**WHAT IS REQUIRED**
Reprint all records below exactly. No images.

-------- SOURCE MATERIAL

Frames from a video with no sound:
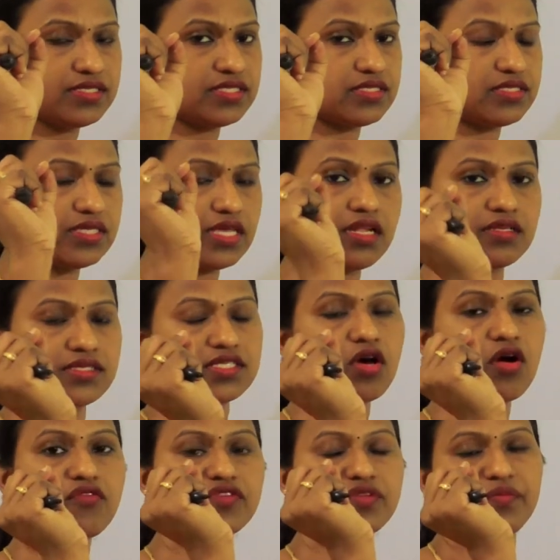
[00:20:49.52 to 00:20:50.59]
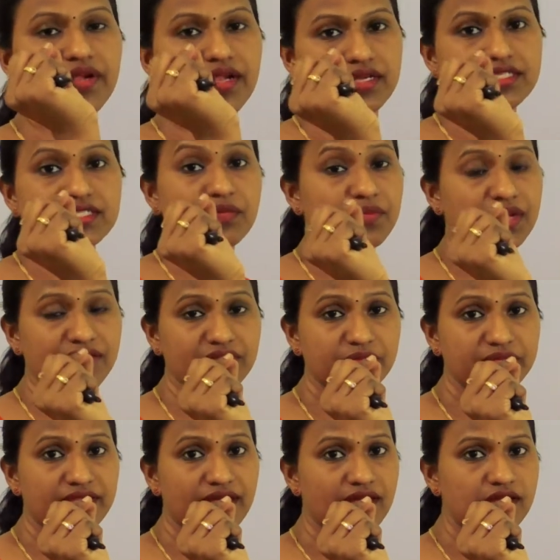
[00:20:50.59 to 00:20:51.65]
soft blood supply will
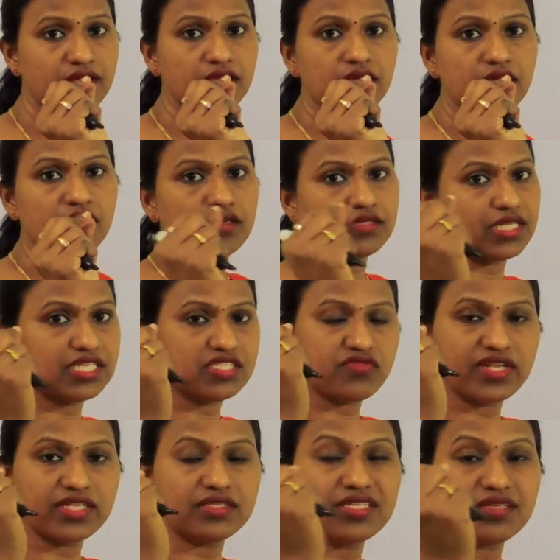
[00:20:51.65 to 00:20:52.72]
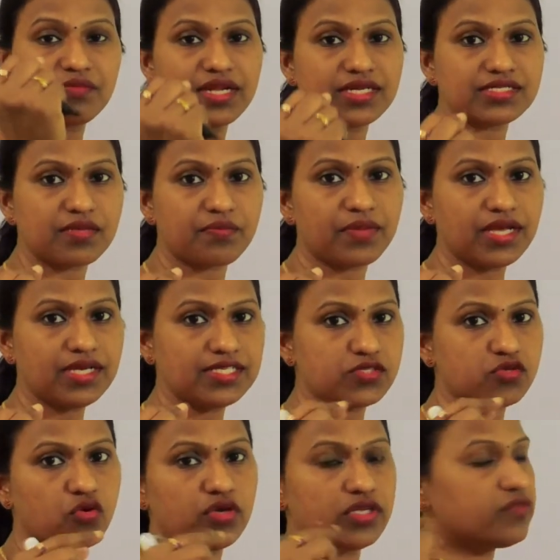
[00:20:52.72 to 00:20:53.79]
be there that is very thin blood supply
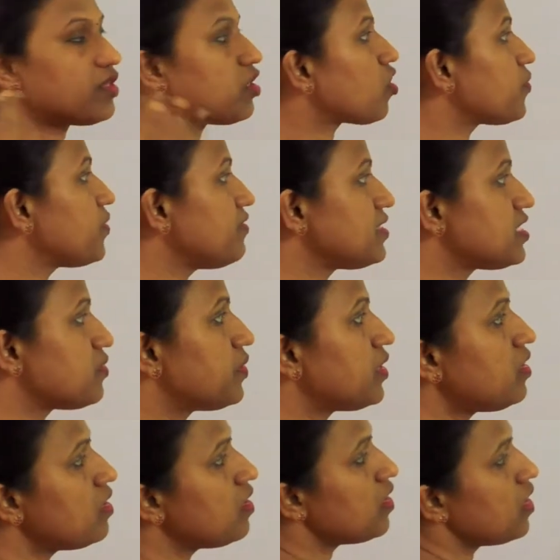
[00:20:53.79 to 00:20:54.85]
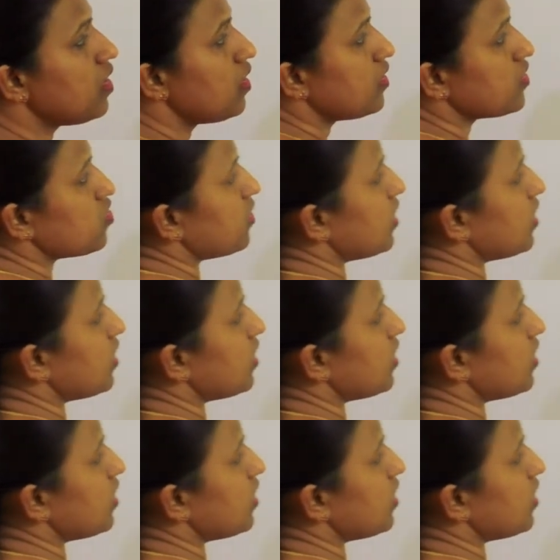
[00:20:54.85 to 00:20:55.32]
so it will not be visible so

----------------

**FINISHED TASK**
Frames from a video with no sound:
[00:20:49.52 to 00:20:50.59]
[00:20:50.59 to 00:20:51.65]
soft blood supply will
[00:20:51.65 to 00:20:52.72]
[00:20:52.72 to 00:20:53.79]
be there that is very thin blood supply
[00:20:53.79 to 00:20:54.85]
[00:20:54.85 to 00:20:55.32]
so it will not be visible so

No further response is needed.